Jimmy suddenly knew why they never had any money, why his father was always mad about the bills. He wondered how his mother felt, living there. Did they lock her up? He asked his father.
“No,” he said. “She was free to leave whenever she wanted, but she liked it there. It gave her a chance to learn how to live.”
“Do I have it?” Jimmy said. “That disorder you said.”
“Bi-polar,” Earl said. “No, but I worry about Ritchie sometimes. But medication is better these days, and she is doing better, so there is hope for him, if that’s the case.”
“Would you get back together with Mom? I mean, since she’s better now.” Jimmy knew the answer was No, but he asked anyway.
“No,” Earl said. “That’s long past. That’s why I agreed to a divorce five years ago. It was hard.” He paused. “So when I met Linda, she was a breath of fresh air for me, a new life for me too.”
“But Dad, I saw her, that day, at the bar,” Jimmy said. He just realized he’d made up his mind to tell the truth, no matter what it cost him. “What I said was true. She tried to get me to take it back, to say that I made
it up, but it’s true.”
“That’s our problem to deal with,” Earl said. “You want me to stick my nose into every date you have?”
“No,” Jimmy said.
“Let me worry about that,” Earl said. “I know you didn’t take the baseball. Here.” He pulled out his wallet and handed Jimmy his ATM card back. “I put some extra cash in there. Go buy yourself a new pair of running shoes.”
“What?” Jimmy took the card carefully as if it were rigged.
“And I got you something else,” Earl said and went to his briefcase. He took out a plastic package that held a brand new stop watch in it. “You’re going to need this at Clemson.”
“Holy shit,” Jimmy said. “Sorry.” He apologized for cursing. He took that package and pried the plastic cover off. He wrestled with it, and his father laughed.
“Here,” Earl said and handed him a pair of scissors from a drawer.
Jimmy cut into the package and freed the watch.
“This is a nice one,” Jimmy said. He turned it over in his hand.
“And a battery,” Earl said.
“Thanks, Dad,” Jimmy said. For a moment he felt like a little kid on Christmas, a good Christmas morning, before things went sour in their lives.

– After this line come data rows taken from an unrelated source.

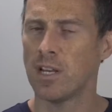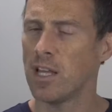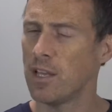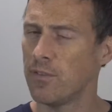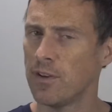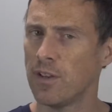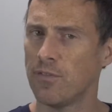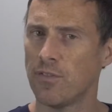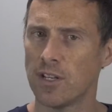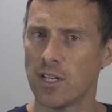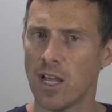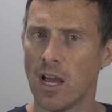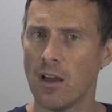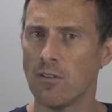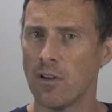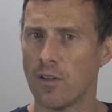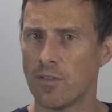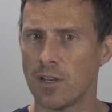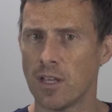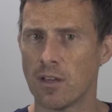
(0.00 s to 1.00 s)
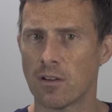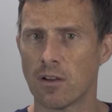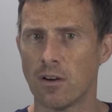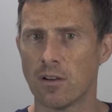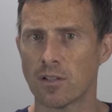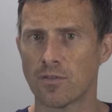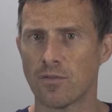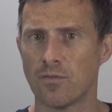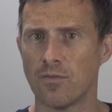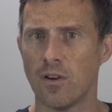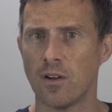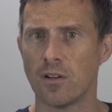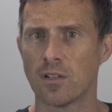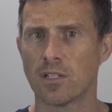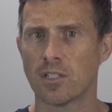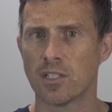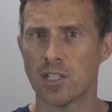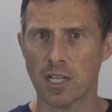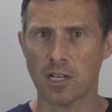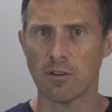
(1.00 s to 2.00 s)
But even if you don't like the new car's
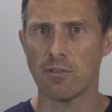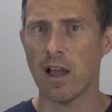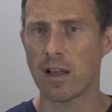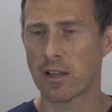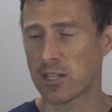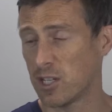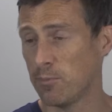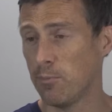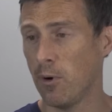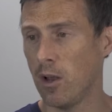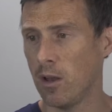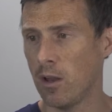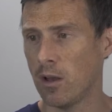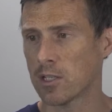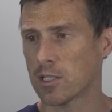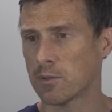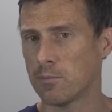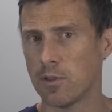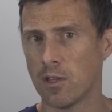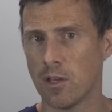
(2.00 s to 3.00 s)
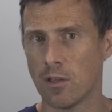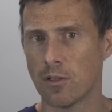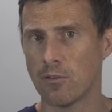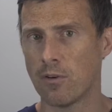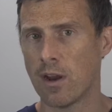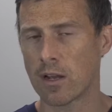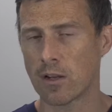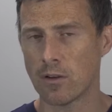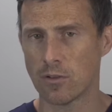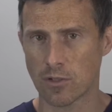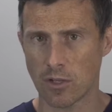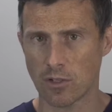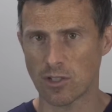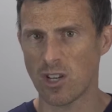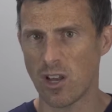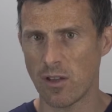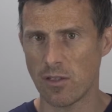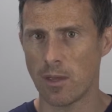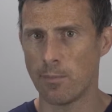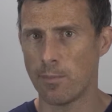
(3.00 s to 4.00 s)
front, stick around because you might like some of the other angles. I'll
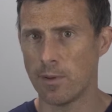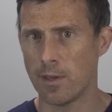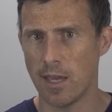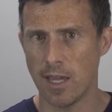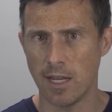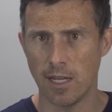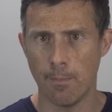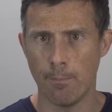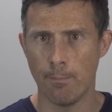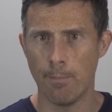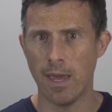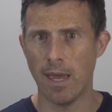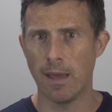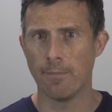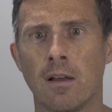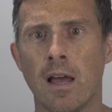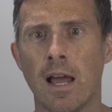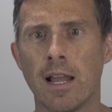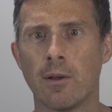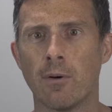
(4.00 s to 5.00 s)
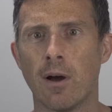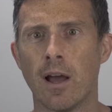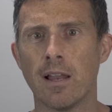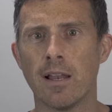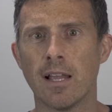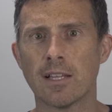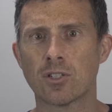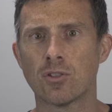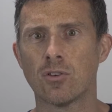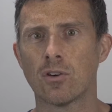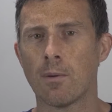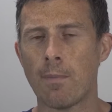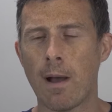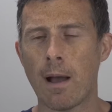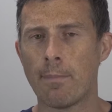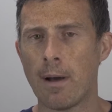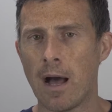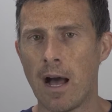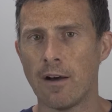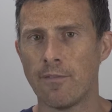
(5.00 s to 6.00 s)
show you them in a bit. Anyway, let's talk
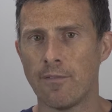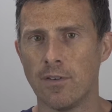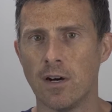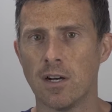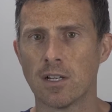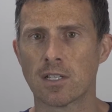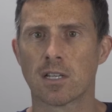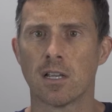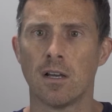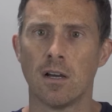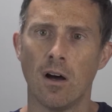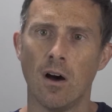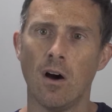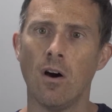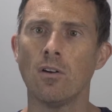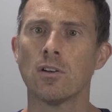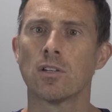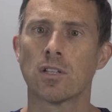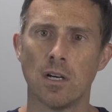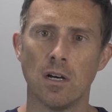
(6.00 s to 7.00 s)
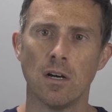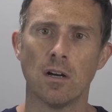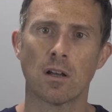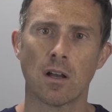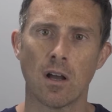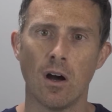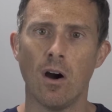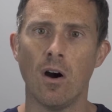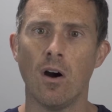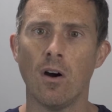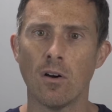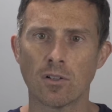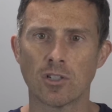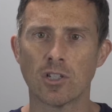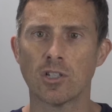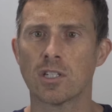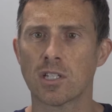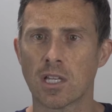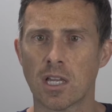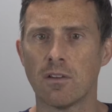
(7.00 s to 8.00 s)
about power first. Honda can't
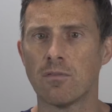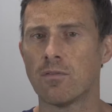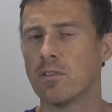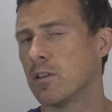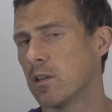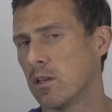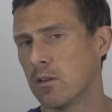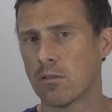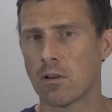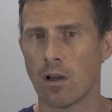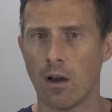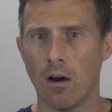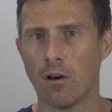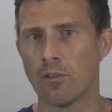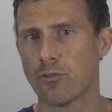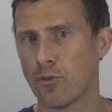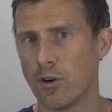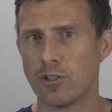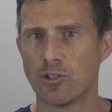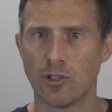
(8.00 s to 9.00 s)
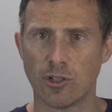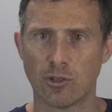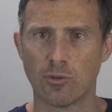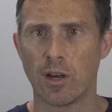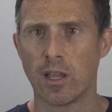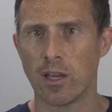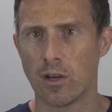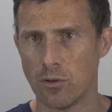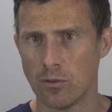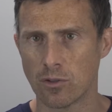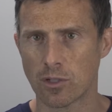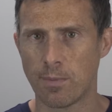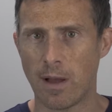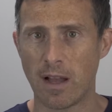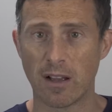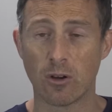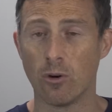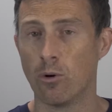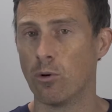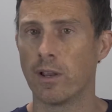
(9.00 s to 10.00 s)
just give the new car 320
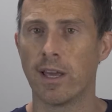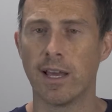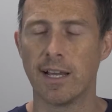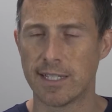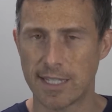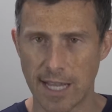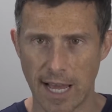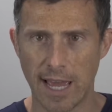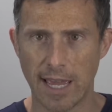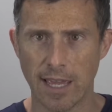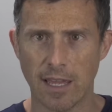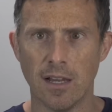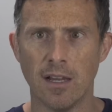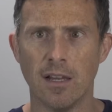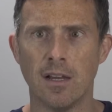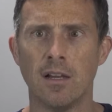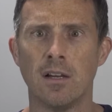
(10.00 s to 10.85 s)
horsepower and call it a day.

He pressed the buttons and it beeped repeatedly. “How do you turn it off?” It kept beeping. He picked up the instruction booklet and started leafing through it.
“Don’t look at me,” Earl said and raised his hands. He smiled. “It says it synchronizes with a microchip in some brand of sneakers, whatever that means.”
“Awesome! Dion is going to fall on the ground when he sees this. Ha!”
Jimmy gathered up the packaging, instructions, and his ATM card and headed for his room. He paused and the door and looked back at his father who stood there smiling.
“Thanks, Dad,” Jimmy said.
“You’re welcome.”
CHAPTER 20
Later that day, Jimmy hustled through his shift at work, only passing Double A once as he stocked shelves. Double A wouldn’t talk to Jimmy, so Jimmy had to wait for a chance to talk to him.